The decision to centralize your contingent labor spend is a big one. And often, it’s not at the top of a company’s executive’s list of things to do. Why? Because we’re talking about temporary employees, right?
Well that’s certainly true, but if you or someone in your company is managing all of those temporary workers, you probably know there’s a lot more permanent work that goes into utilizing those resources.
If you are in HR or procurement, and you don’t have a managed staffing program, or a managed service provider (MSP), then your quandary becomes: How do you sell it to your boss? Fear not.
5 Tips to Optimize Contingent Labor tips for selling a centralized contingent labor program, managed by an MSP partner (or even yourself if you are very brave).
- Engagement – I start with this one because it’s the most overlooked. Analysts report that as much as 25% of a company’s workforce is now temporary. Can you afford to not engage these workers and ensure you are getting the most from them? What if you want to hire them later? What is their experience working at your company and would they take a permanent job? Think about it. An efficient hiring process and a good experience (or better than your competitors) might attract top temporary and permanent talent.
- Compliance/Risk – Before I get to cost, which is inevitable, a hidden cost is the risk associated with non-compliance in a variety of areas. From proper and consistent screening to appropriate employment relationships (as in, they are not your employees and should not be treated as such). An MSP can provide a barrier and reinforce the employee-worker relationship with separate processes and communications that are specific to temporary workers. Also, if you have any independent contractors working for you – are they really independent in the eyes of the IRS? Do you know for sure? How about the affordable care act (ACA)? Are you ready for that?

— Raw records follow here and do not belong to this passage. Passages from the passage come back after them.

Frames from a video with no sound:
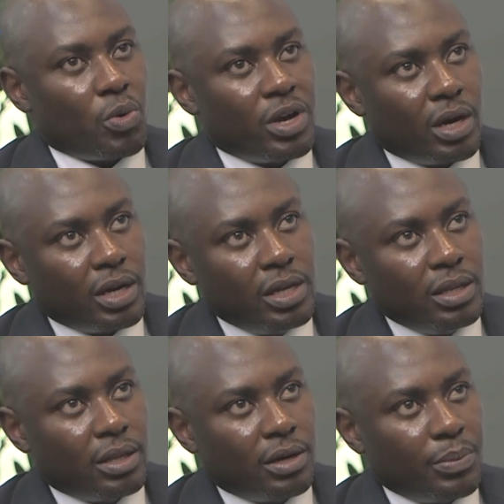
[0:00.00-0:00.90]
we are
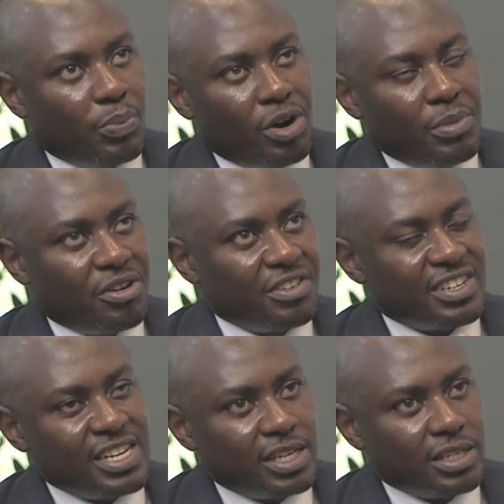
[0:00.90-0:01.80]
in the preliminary
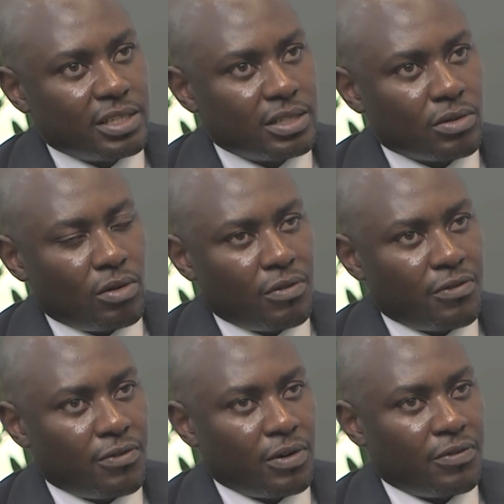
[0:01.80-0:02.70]
stages of
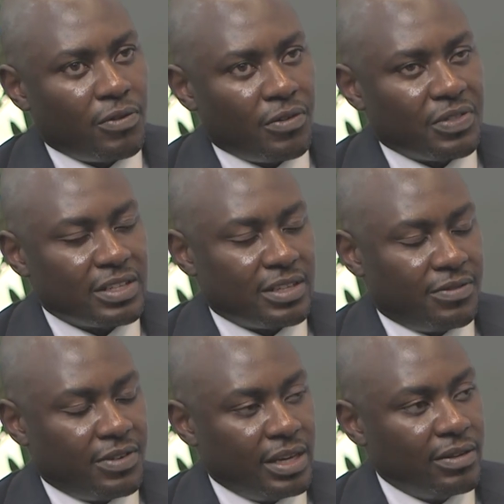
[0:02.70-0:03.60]
the
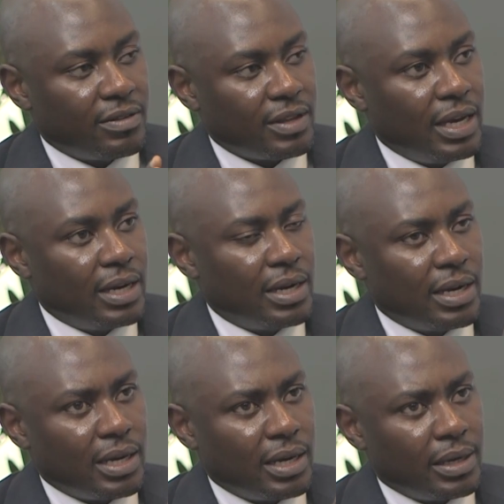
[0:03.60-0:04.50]
surveys, and
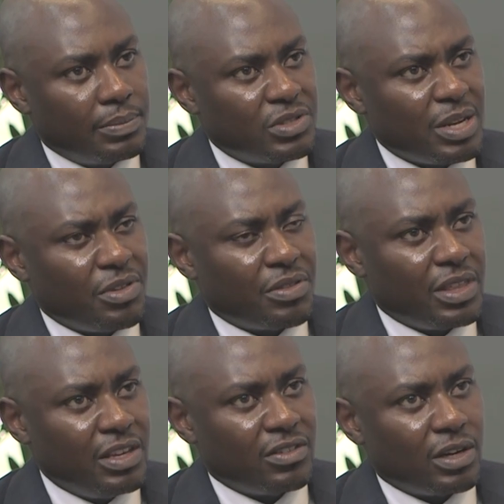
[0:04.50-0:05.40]
some of the
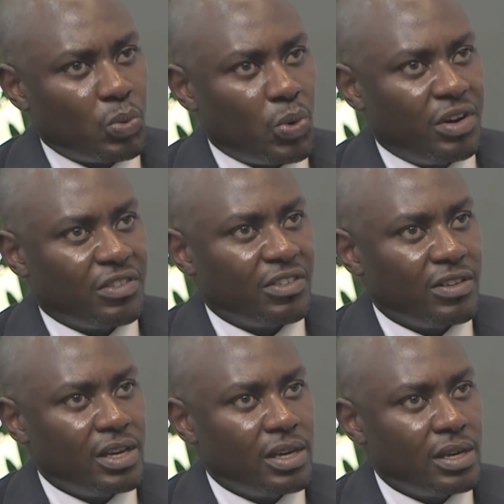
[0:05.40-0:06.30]
things that we are
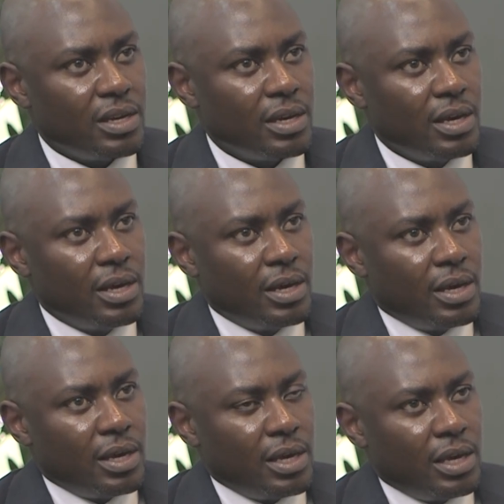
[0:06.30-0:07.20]
seeing
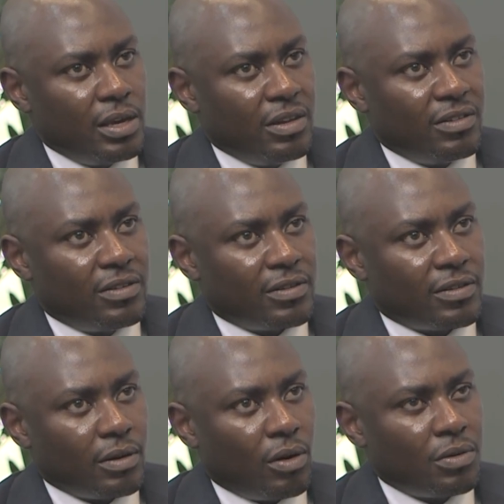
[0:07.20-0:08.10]

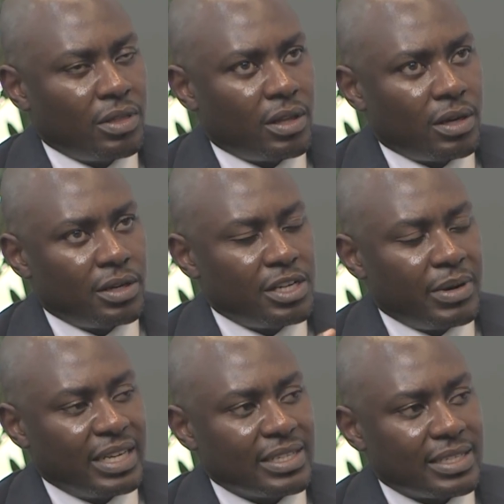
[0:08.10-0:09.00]
is on the
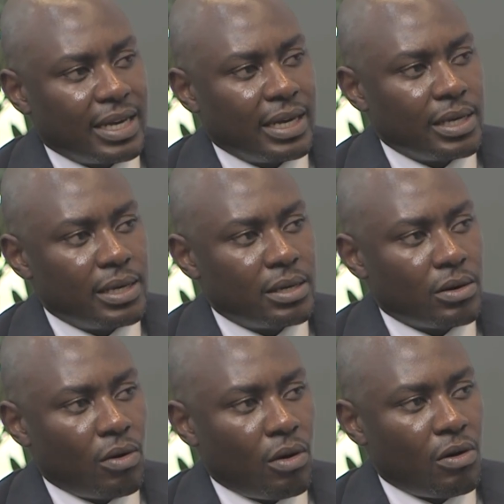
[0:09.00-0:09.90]
demand side
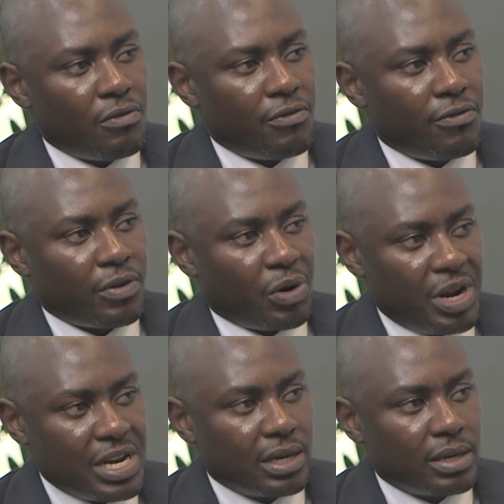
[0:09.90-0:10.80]
of
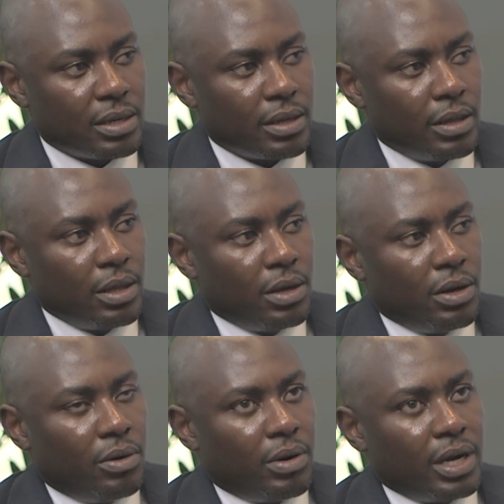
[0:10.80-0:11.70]
credit,
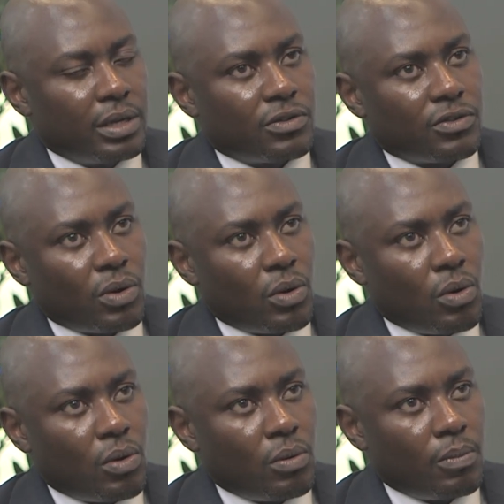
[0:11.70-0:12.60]
right?
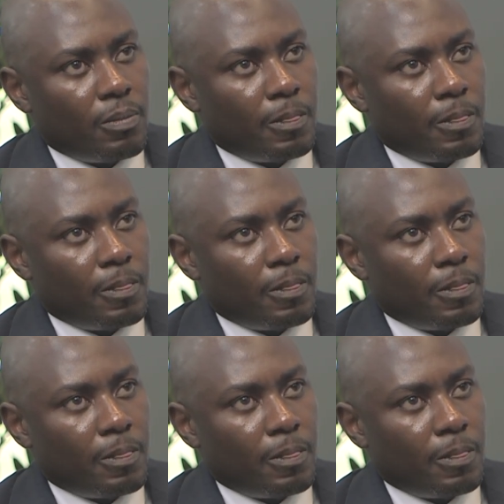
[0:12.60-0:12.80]
So,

- Cost – OK, cost had to be one of them. When you find that you are paying different rates for the same skills in different parts of your organization, or certain suppliers are raking you over the coals, it might be time for an MSP. The cost can be a compelling factor, but don’t oversell it. If cutting costs is the only goal, then quality may suffer. The conversation should revolve around getting the proper value for what you are receiving.
- Quality – I did put cost first, but only because it usually gets more attention. Hopefully your key executives will also be concerned with getting quality resources into your organization. An MSP can be on point to ensure that. From the performance of the suppliers in the program to manager satisfaction with the service from the MSP and the suppliers, a centralized program can streamline processes, save money and yes, improve quality if done correctly.

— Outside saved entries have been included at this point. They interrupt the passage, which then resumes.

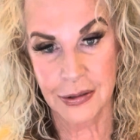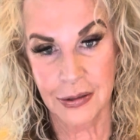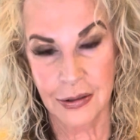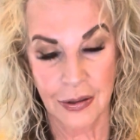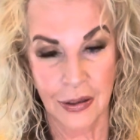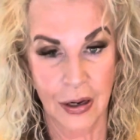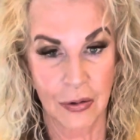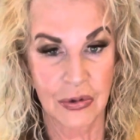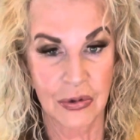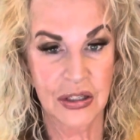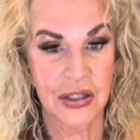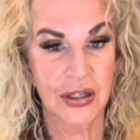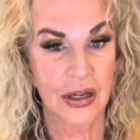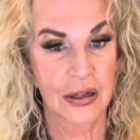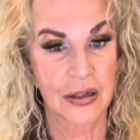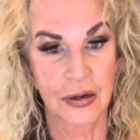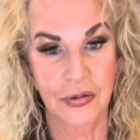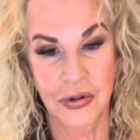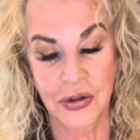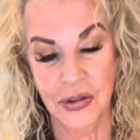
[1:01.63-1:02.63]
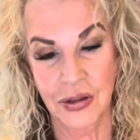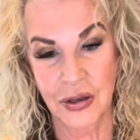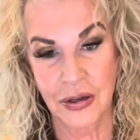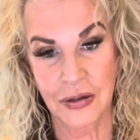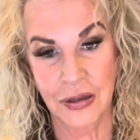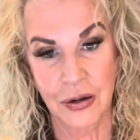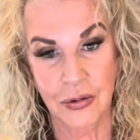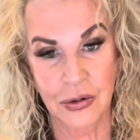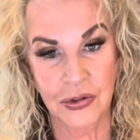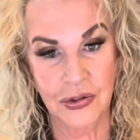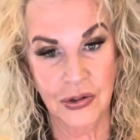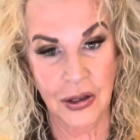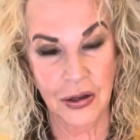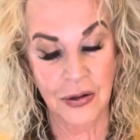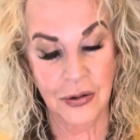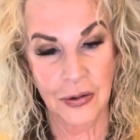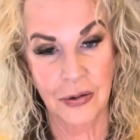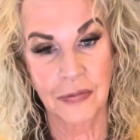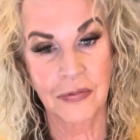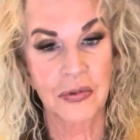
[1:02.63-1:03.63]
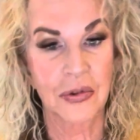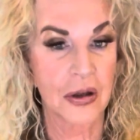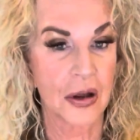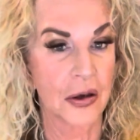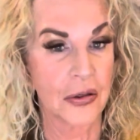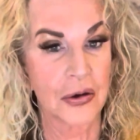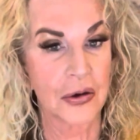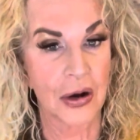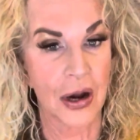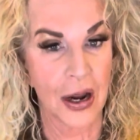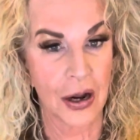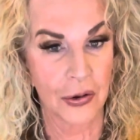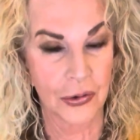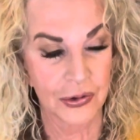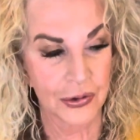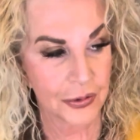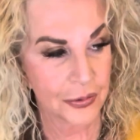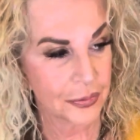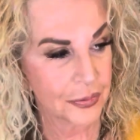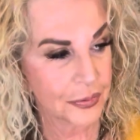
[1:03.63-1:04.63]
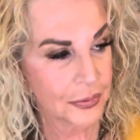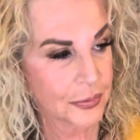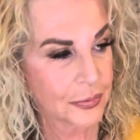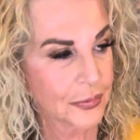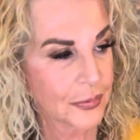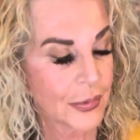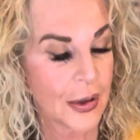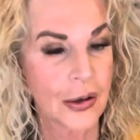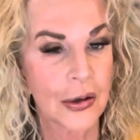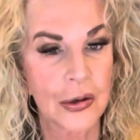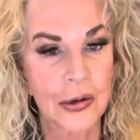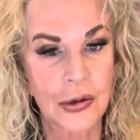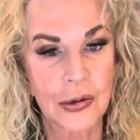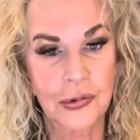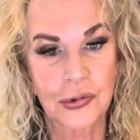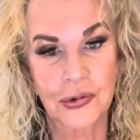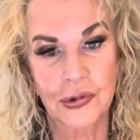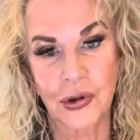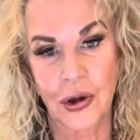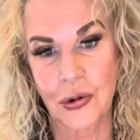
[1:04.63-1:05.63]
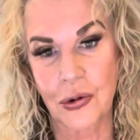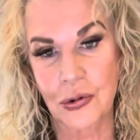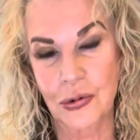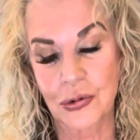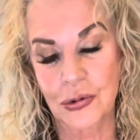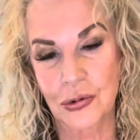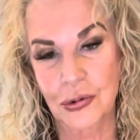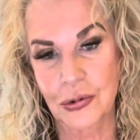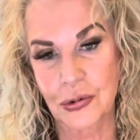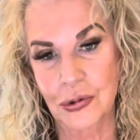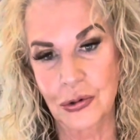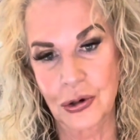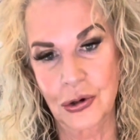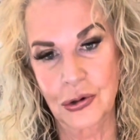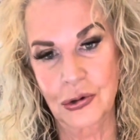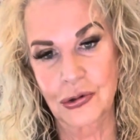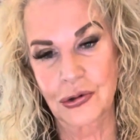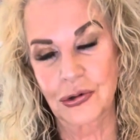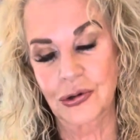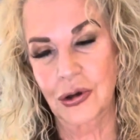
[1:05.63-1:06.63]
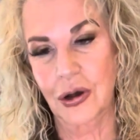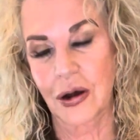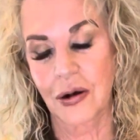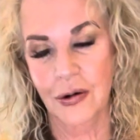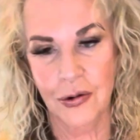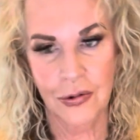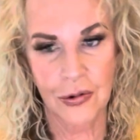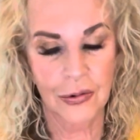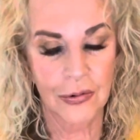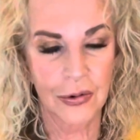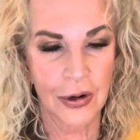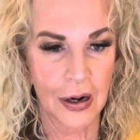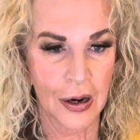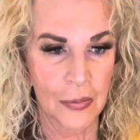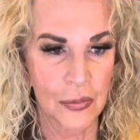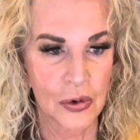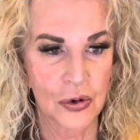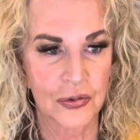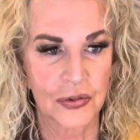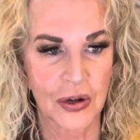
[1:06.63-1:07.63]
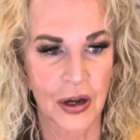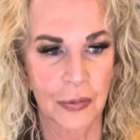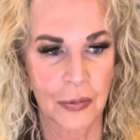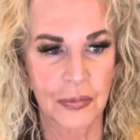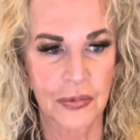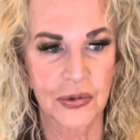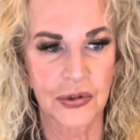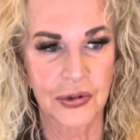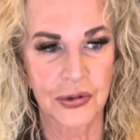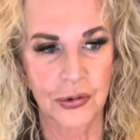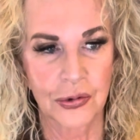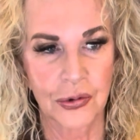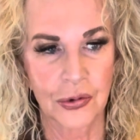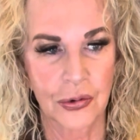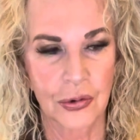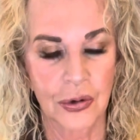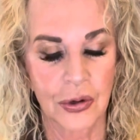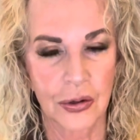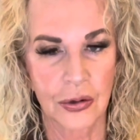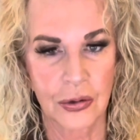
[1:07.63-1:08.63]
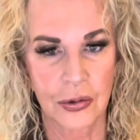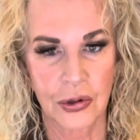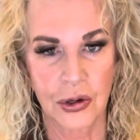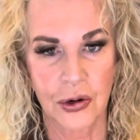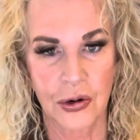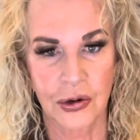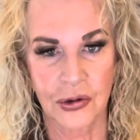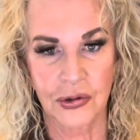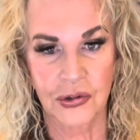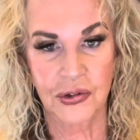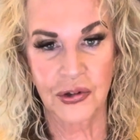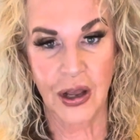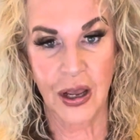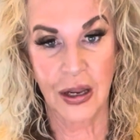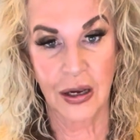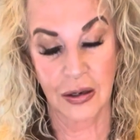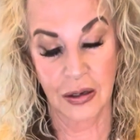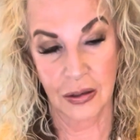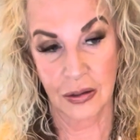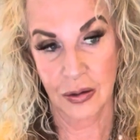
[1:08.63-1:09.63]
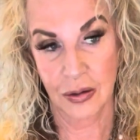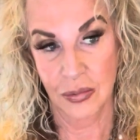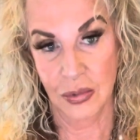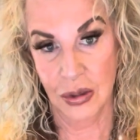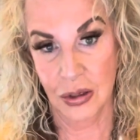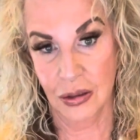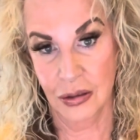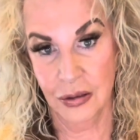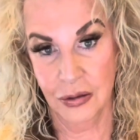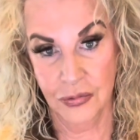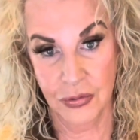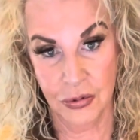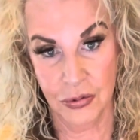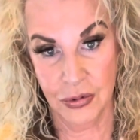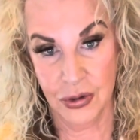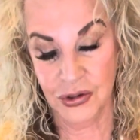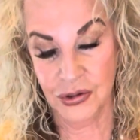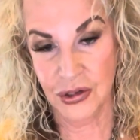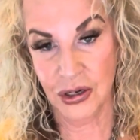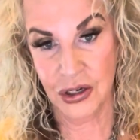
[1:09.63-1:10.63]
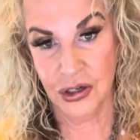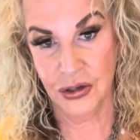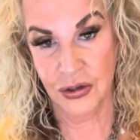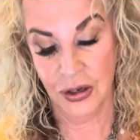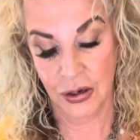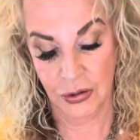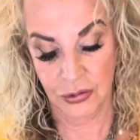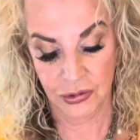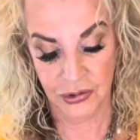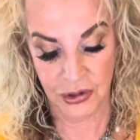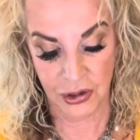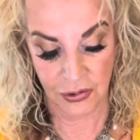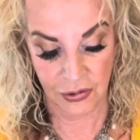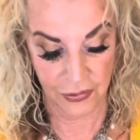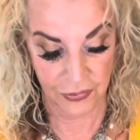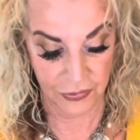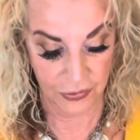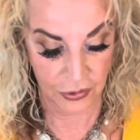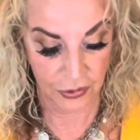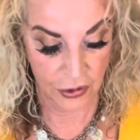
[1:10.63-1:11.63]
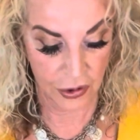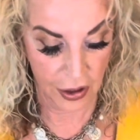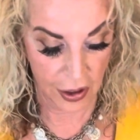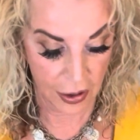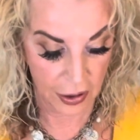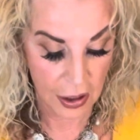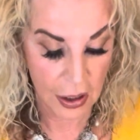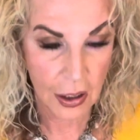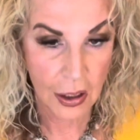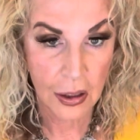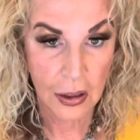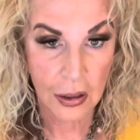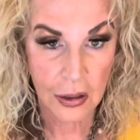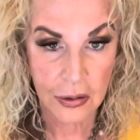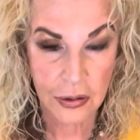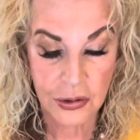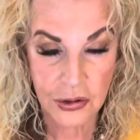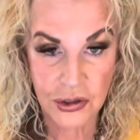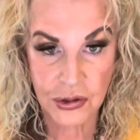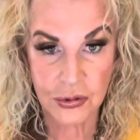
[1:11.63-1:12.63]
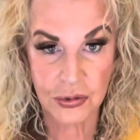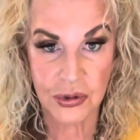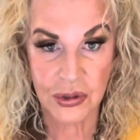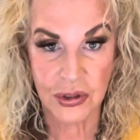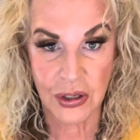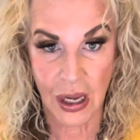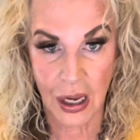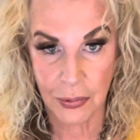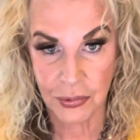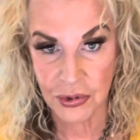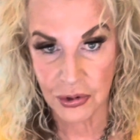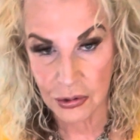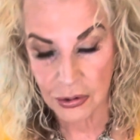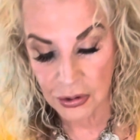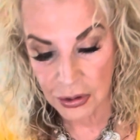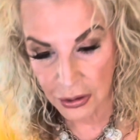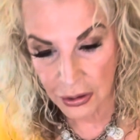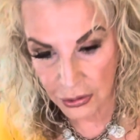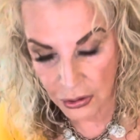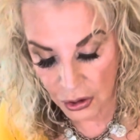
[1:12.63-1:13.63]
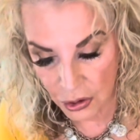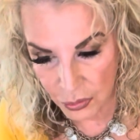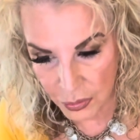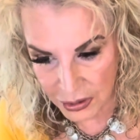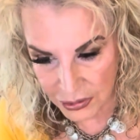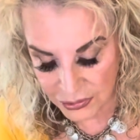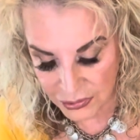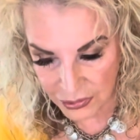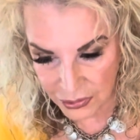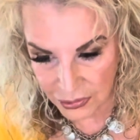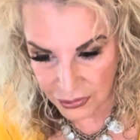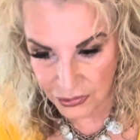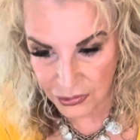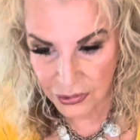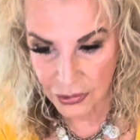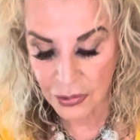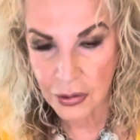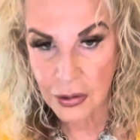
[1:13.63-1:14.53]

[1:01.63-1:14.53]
and I would sell everything that was in the other house. So years ago, when I moved up to New York State in the middle of the recession that was here in Florida, there just was absolutely no business.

- Visibility – Lastly, but as important as the others, is the ability to see into your usage and costs. I always chuckle when we talk to potential customers and they say things like, “we have about $25 million in spend.” Then, as we start to implement we find $30 million or more. When they quote a round number, you know they really have no idea. By providing visibility, you can get control over what’s going on. You might even be able to plan for next year!
There are a ton of reasons why a managed staffing program managed by an MSP makes sense. If you don’t have an attentive executive, try looking at the areas above for the hook that will make him or her sit up and notice. It’s worth it. And the experience you gain by bringing a program into your organization can also help advance your career. Good luck!